僕はもともとめちゃくちゃ珈琲を飲む方だった。

2徹3徹上等の労働環境だったこともあり、缶コーヒーブラック無糖を買ってガブガブ飲んでデスクに空き缶積み上げるタイプの人間だった。

でもパニック障害with離人症を起こしてから、ある日急にカフェインが駄目になった。その日は夏でいつもの通り2ℓ珈琲ペットボトルをガブ飲みしていた、そしたら倒れた。よく覚えてる。急に音がものすごく遠くから聞こえるようになって「自分」が保てなくなるんだ。自分という人間は死なないだろうけど失われるみたいな。この恐怖は説明しづらいけど、ほんとにものっそ怖いんやで!!!!!とは繰り返し言っておきたい。多分人間が本当に恐れていることの根本、死よりも受け入れられない「世界で唯一の自分という人間の尊厳の消失」が本能にまで根差していることの証明だと思ってるから。

まあ話はそれるよね。それでさー。

 

僕の家のまわりにはめっちゃ趣味的な珈琲店がたくさんあって、珈琲飲める頃だったら結構わくわくして店の前に漂う珈琲の香りで癒されたりしてたんだけど、あの珈琲とかいう黒い液体を「飲料」として認識しなくなってからというもの、「この店は飲めないものを何故作っているんだろう」としか思えなくなったのが僕的面白ポイントなんだ。

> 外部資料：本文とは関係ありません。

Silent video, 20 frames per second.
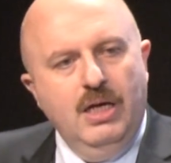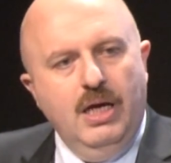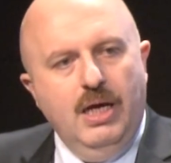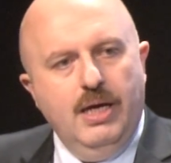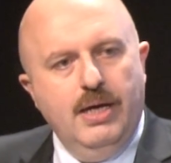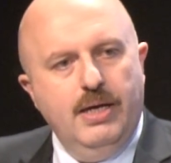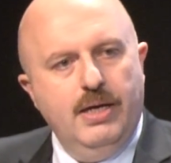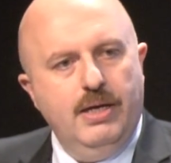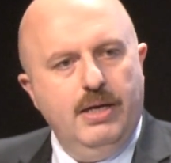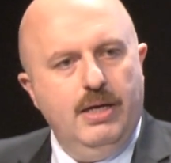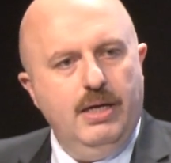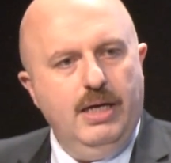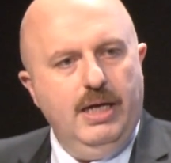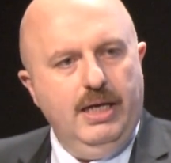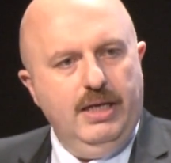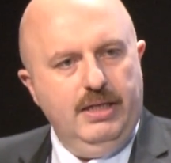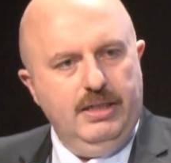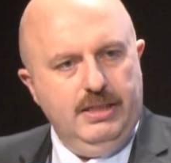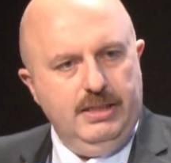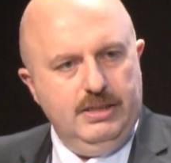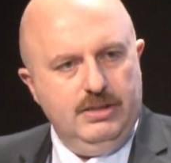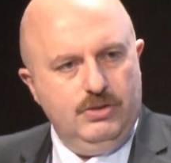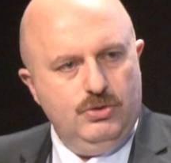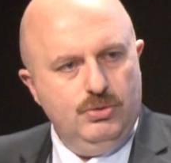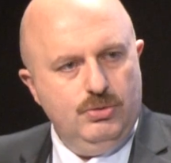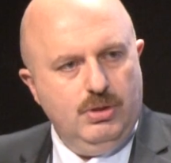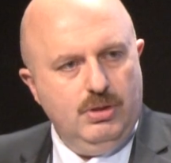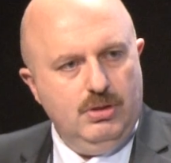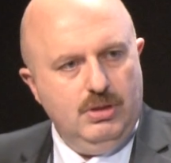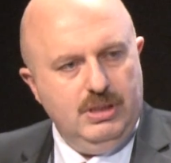and in
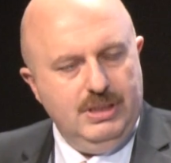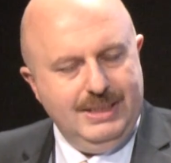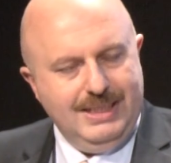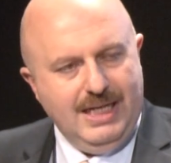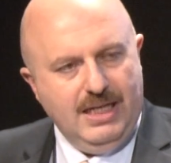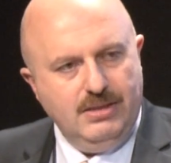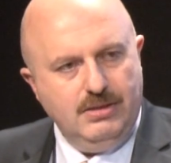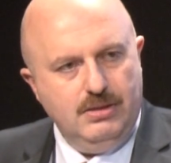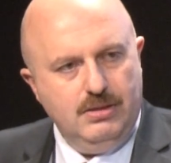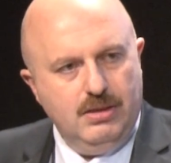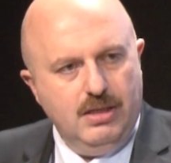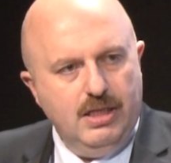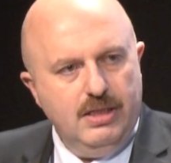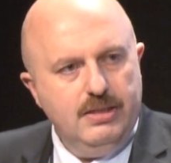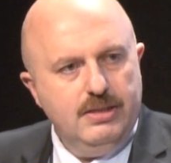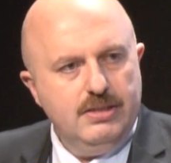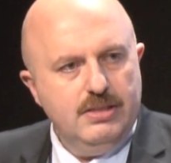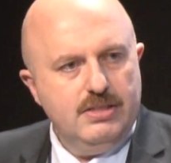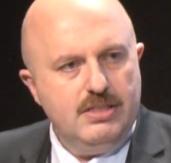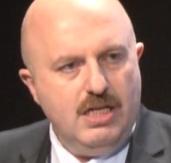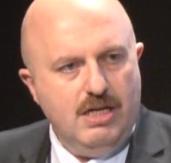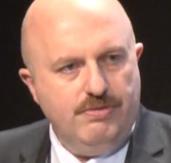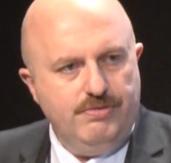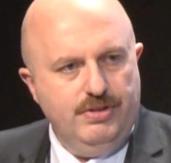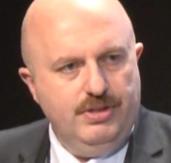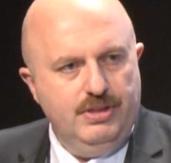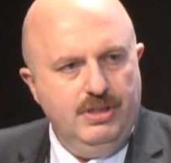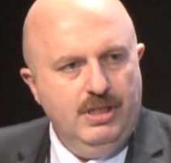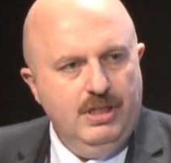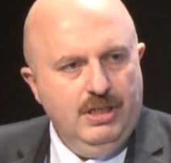
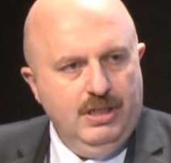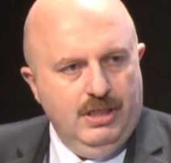1997,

お酒を一滴も飲めない人っていうのがたまにいるけどたぶんそういう人はバーとか酒造に同じ感情を抱いているんじゃないかな。

以前の僕はその人たちの気持ちがまったくわからず、男子高校生がファンシーショップに抱くような「全然理解できない」感があるばかりなのかなって思ってたけど違うね。違う。

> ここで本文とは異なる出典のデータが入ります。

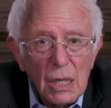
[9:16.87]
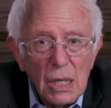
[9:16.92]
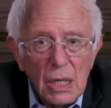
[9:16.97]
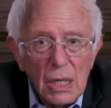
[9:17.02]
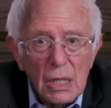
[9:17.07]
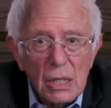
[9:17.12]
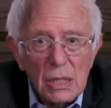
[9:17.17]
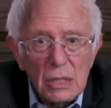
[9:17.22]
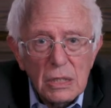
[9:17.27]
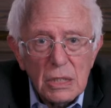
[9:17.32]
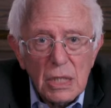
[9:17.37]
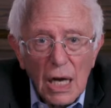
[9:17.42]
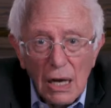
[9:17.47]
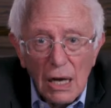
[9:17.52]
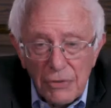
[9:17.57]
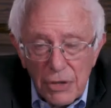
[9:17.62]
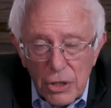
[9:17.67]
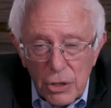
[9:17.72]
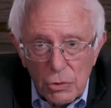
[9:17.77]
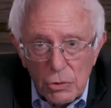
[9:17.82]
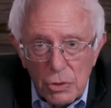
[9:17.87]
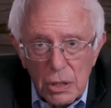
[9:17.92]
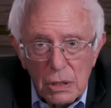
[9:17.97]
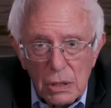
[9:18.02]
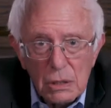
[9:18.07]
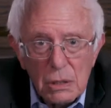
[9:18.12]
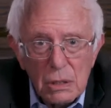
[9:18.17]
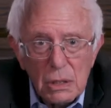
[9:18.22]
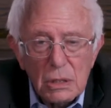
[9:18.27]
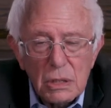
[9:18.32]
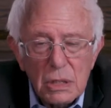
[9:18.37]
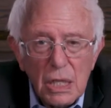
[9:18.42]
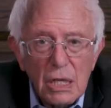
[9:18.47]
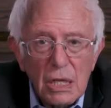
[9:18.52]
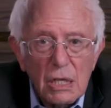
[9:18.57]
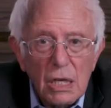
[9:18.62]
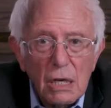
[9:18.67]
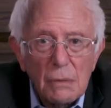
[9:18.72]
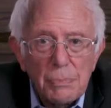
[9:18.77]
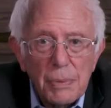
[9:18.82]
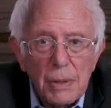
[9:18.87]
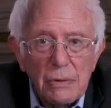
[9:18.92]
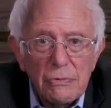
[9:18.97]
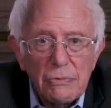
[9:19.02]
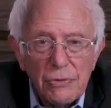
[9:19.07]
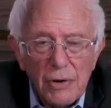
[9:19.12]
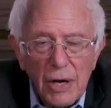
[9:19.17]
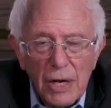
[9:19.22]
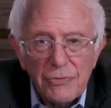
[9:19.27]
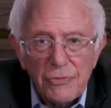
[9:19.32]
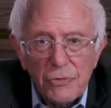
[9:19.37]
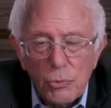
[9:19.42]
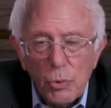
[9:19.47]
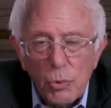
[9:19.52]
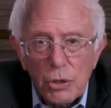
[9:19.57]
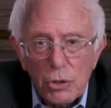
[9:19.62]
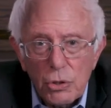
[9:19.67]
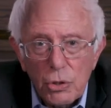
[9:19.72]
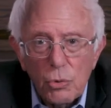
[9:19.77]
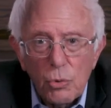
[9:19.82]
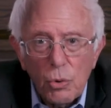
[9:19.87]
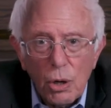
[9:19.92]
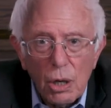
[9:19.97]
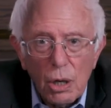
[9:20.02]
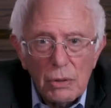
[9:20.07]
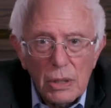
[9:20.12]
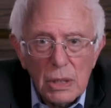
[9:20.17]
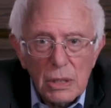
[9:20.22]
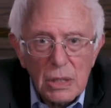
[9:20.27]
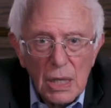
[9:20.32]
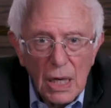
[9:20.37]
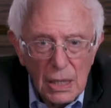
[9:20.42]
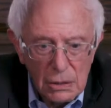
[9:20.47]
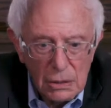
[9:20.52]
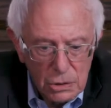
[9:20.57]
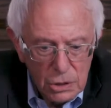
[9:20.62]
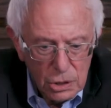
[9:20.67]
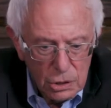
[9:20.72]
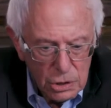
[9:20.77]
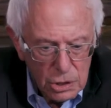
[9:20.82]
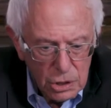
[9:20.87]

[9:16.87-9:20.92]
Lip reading: is to have a union, to stand up and fight for what you are entitled to.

本当に「無」で「謎」。二度と接触不能という断絶が心情の根底レベルで刻み込まれてる。僕は一生珈琲は飲めないし豆にも焙煎方法にも、なんだっけあの先のヒョロ長いヤカンみたいなやつ、あれとかフィルターがどうのとかそういうのと一瞬で無縁になったから、本当に「何してるの……?」という困惑しかないわけなんです。香りに癒されることもない。自分だって以前は好き好んで珈琲で癒されてたから彼らが何してるか理性では解るんだけど感覚のレベルでえげつないほどピンとこない。珈琲マイスターたちは寄ってたかってあのどうにも何も使い道のない汁にどうしてそこまでこだわるんだろうとすら思う。自分と徹底的に関係なくなるっていうのはこういうことなんだ。珈琲に人生をかける人が世界中にたっくさんいるわけだしテレビでもネットでもたくさん紹介されているけど僕の中で異星人の話になってしまった。異星人の方が理解しようと思うからまだましかもしれない。とにかく興味がプラマイゼロ、きっかりゼロになった。インド人の発見したゼロになった。

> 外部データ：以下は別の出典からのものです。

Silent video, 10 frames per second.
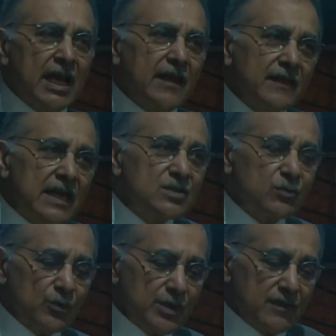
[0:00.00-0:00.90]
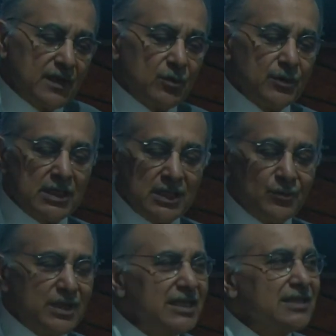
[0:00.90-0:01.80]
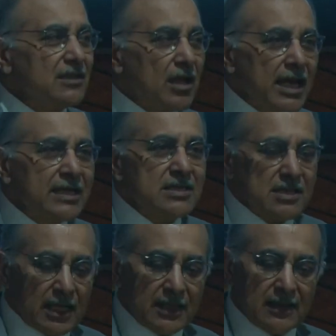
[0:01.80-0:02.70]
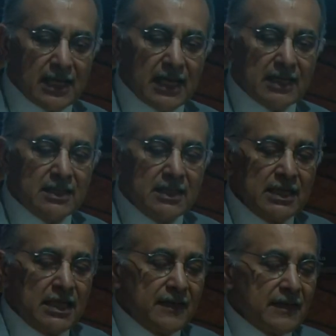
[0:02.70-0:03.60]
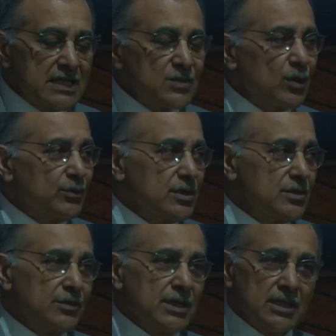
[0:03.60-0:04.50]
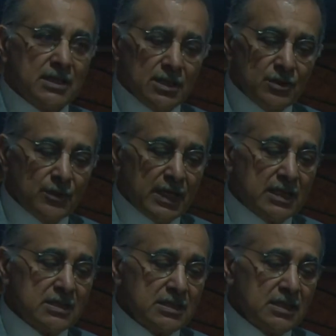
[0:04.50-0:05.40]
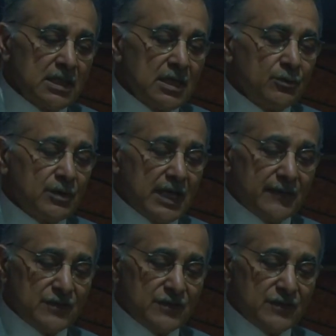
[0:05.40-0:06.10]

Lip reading: And that's what we think we need. We need an alliance like that, and that's what we're doing in the US. We have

ちなみに玉露は下手すると珈琲の2倍くらいカフェインを含んでいるらしくてそれがわかってから飲んでないんだけど玉露の方にはまだ未練がある。やっぱり珈琲飲んで発作起こしてそれから体に恐怖が打ち込まれたのは強いと思う。あの瞬間僕の中で珈琲は飲み物ではなくなった。

 

話は戻るけどお酒を飲めない人にとってお酒というものは飲み物ではないわけで居酒屋見るたび「これ何?」感があるんだろうなってことをはっきり理解したということです。

僕はアルハラはしないよ。飲めないなら飲めないでいいじゃないか。だから「今までごめんねお酒飲めない人たち、あなたたちの気持ちをわかってなかったよ」っていう話ではない。ただひたすらに、なるほど―――!!と思っただけなんだ。

理解する努力や批判する余地さえ一切なく、ただただ自分の人生と本当に関係がない、って、こういうことなんだなあって。ぴったり1500文字!!